(Saved entries)

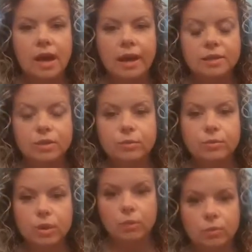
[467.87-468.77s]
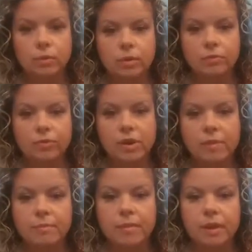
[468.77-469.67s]
I do know
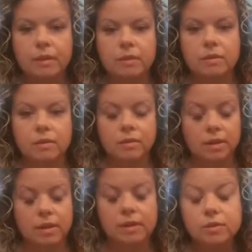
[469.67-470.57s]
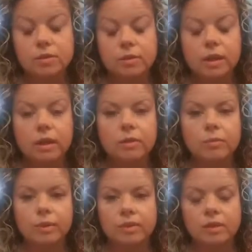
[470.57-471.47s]
from history
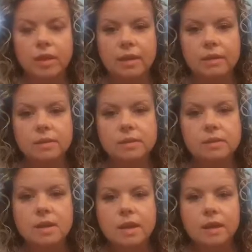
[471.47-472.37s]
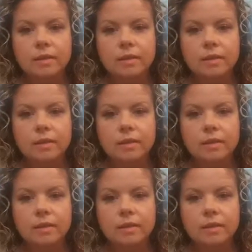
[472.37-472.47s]
with clients,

WORK TO COMPLETE ::
A word-for-word copy of the data above is needed, one that omits the pictures.

RESPONSE TO THE TASK ::
[467.87-468.77s]
[468.77-469.67s]
I do know
[469.67-470.57s]
[470.57-471.47s]
from history
[471.47-472.37s]
[472.37-472.47s]
with clients,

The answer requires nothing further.